Yılan, teli çekmiş, gapı ardına gadar açılmış.
"- Benim midem de gazınıyo, babası da batsın, anası da," deyip, gafasından gavramış Kemçik Eşe’yi. İki yutkunup, yutmuş. Çorapları gusduktan sonra gafasına bi yazma alıp örtmüş, yatağın içine girip, Alfesli Gız’ın gelmesini beklemiş.
"- Ben geldim ebee!" diye seslenmiş Alfesli Gız.
"- Gapı açık, yittiriver," demiş yılan.
"- Anam dutmaç yolladı bi sitil. Ben de yolda gelirkene yarpız topladım. Isıcak ısıcak içecemişsin, anam ööle dedi."

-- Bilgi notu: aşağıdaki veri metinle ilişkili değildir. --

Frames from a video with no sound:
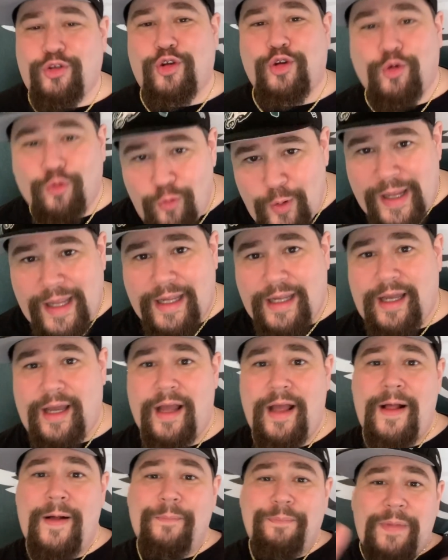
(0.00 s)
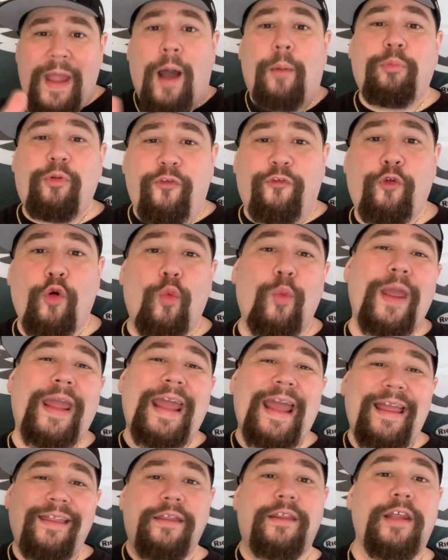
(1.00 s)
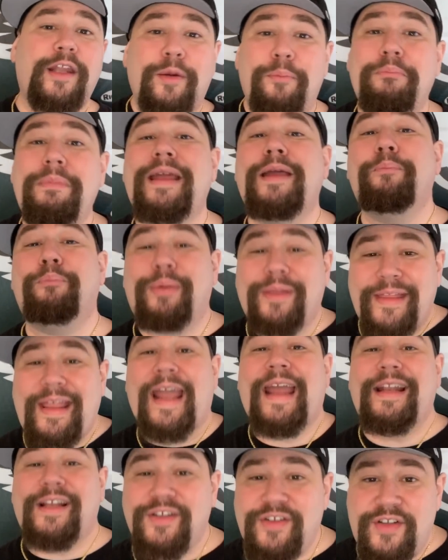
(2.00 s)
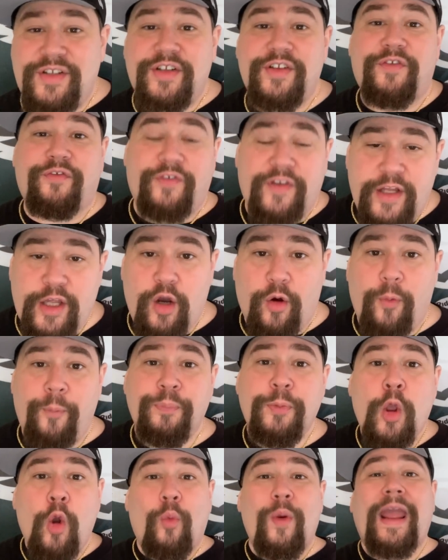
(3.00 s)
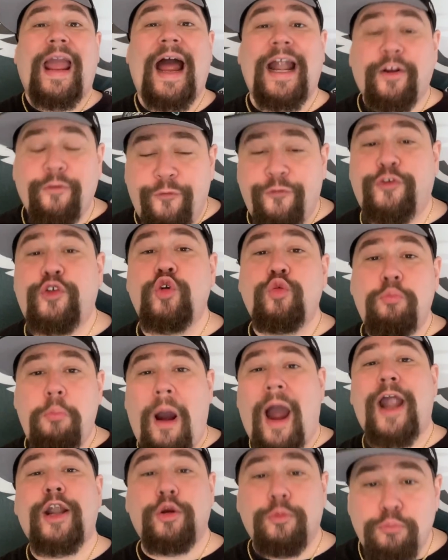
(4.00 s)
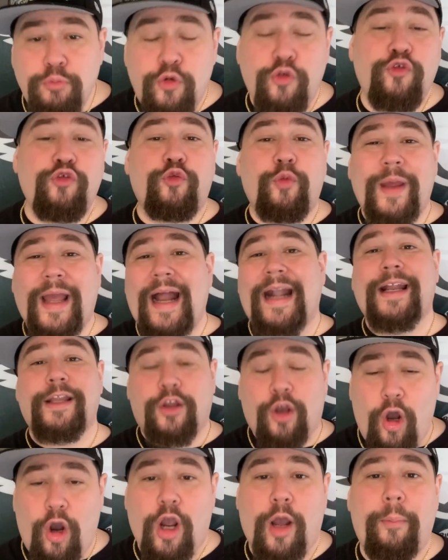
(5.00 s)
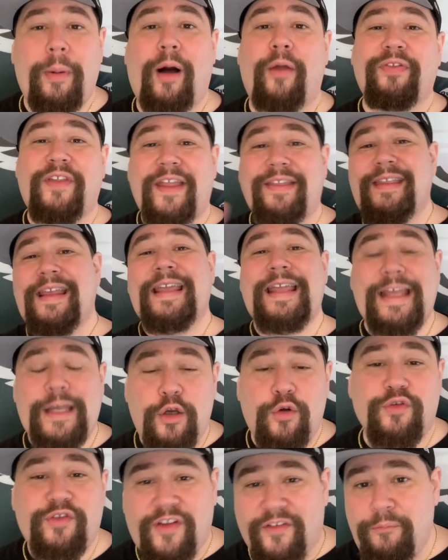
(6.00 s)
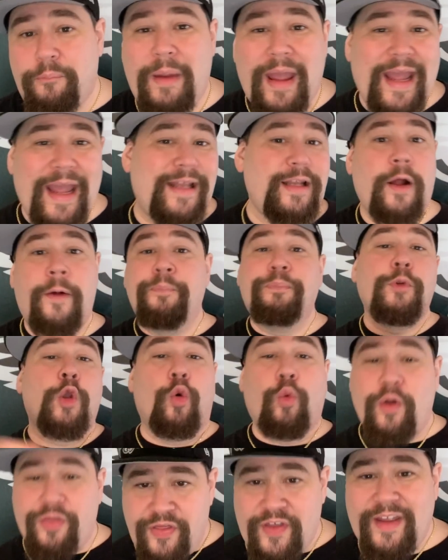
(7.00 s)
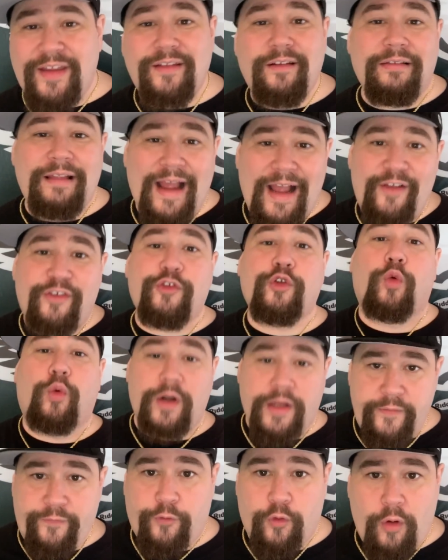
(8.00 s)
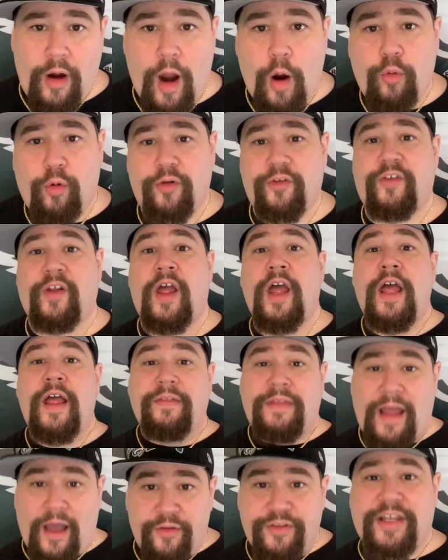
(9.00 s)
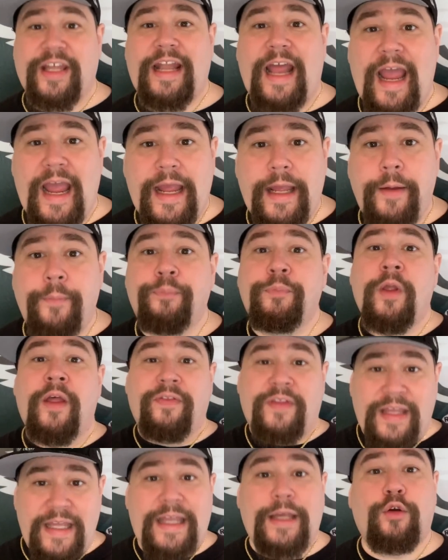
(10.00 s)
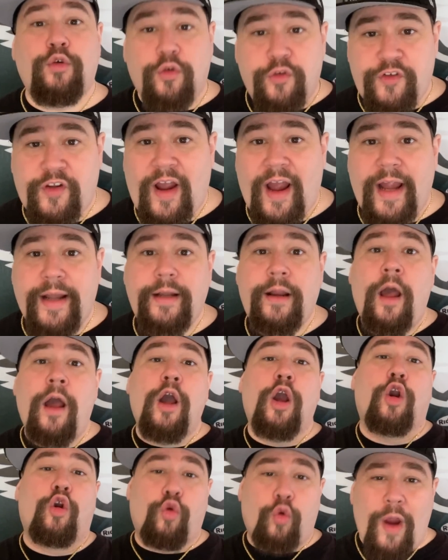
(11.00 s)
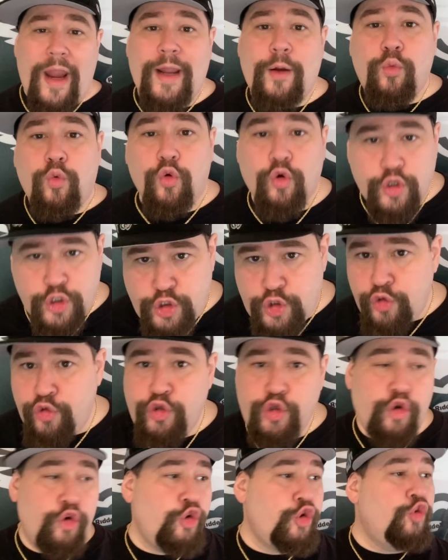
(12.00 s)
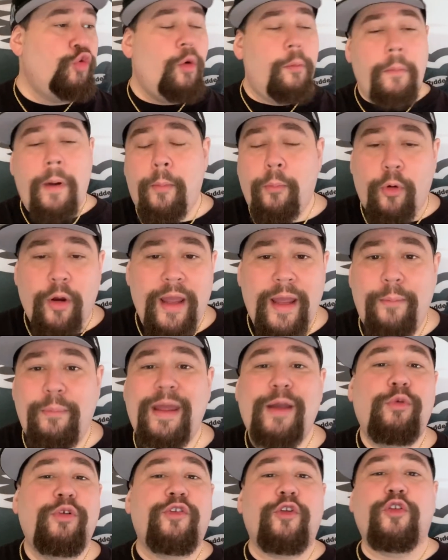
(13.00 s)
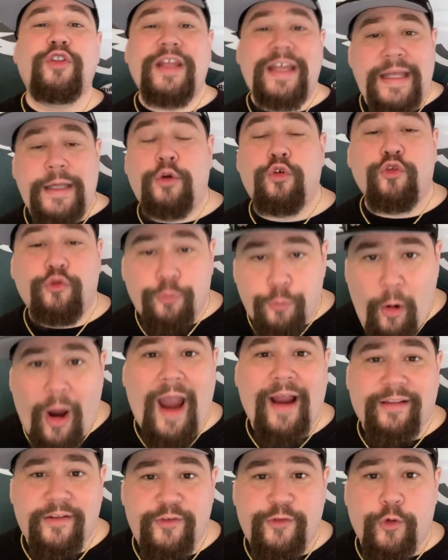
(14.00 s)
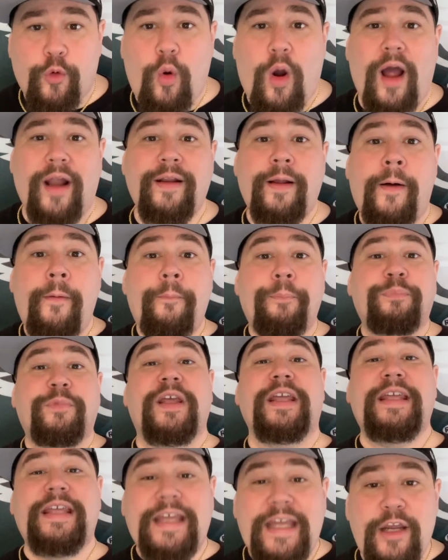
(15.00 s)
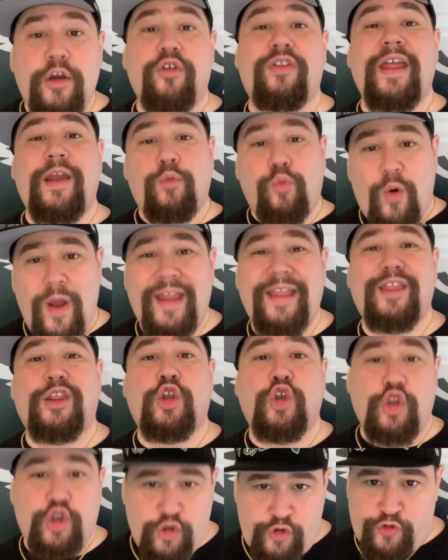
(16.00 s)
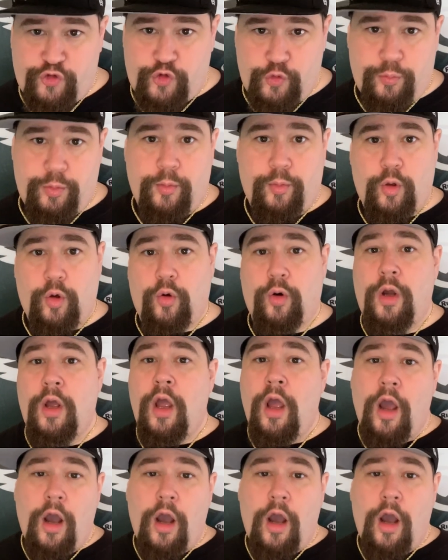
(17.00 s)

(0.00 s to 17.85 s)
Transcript: to your week. Now, before we get to the meat and potatoes of this video, we got a few minor moves we got to talk about that the Eagles have made within the last 24 hours. Now, today, the Eagles signed Greg Ward Jr. You remember him? He was on the Eagles practice squad the year they went to the Super Bowl.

"- Göönüm çekmiyo şimdik, tel dolaba goyuver de gel yanıma. Seni pek öösedim," demiş yılan.
"- Ben de seni öösedim garip ebem; sesini gısıp da otursaydın ya biziynen. Bak, sesini şimdik gısmışsın. Hasda mısın yoosam?"
"- Hasdayım emme seni öpünce geçer hasdalığım. Hele sokul böğrüme," demiş yılan.
Alfesli Gız:
"- Dişlerini niye dakmadın ebem?" demiş.
"- Gırıldı guzum. Dişsiz guru ekmeği geveleye geveleye aazım da yara oldu."
"- Gederkene götürüyüm de anam Kel Berber’e yapıştırtsın."
"- Damak mı galdı gızım diş dutacak. Gel, bak hele," demiş yılan.
Alfesli Gız başını uzatınca da curpadak, arabaşı yutar gibi yutmuş güççük gızı.
Yılanın garnı davıl gibi şişmiş. Bi de aarlık çökmüş ki üsdüne, demen getsin.
"- Çapalanacak bosdanım mı var; hazır garnım doymuşukana şu yatakda acık kesdiriyim," demiş, gış uykusuna dalar gibi dalmış uykuya. Ve başlamış tıslamaya.
"- Tıssssssssssssssss! Tısssssssssssss! Tısssssssssssssssss!"
Muutar da gomşu köyden bi inekle dana satın almış da köye dönüyomuş. ’Öldü mü galdı mı şu Kemçik, hele bi bakıyım,’ deyi eve dooru yaklaşmış. Yaklaşmış ki:
"- Abavvvvvvvvvv, bu kemçik guru fasilye mi yedi de böle heç kesiksiz ossuruyo," deyip, gapıya uzanmış. O ne? Gapı aralık. Uzatmış başını, garşıdaki yatağa bakmış, Kemçik uyuyo. Hasda mı ki deyi yorganı açsa ki gocaman bi yılan yatakda tıraktör tekeri gibi gıvranmış yatıyo. Barnaklarının ucuna basa basa götün götün gapıdan gerisin geri çıkmış. İneenen danayı da atıp, dabanları yaalamış köye dooru.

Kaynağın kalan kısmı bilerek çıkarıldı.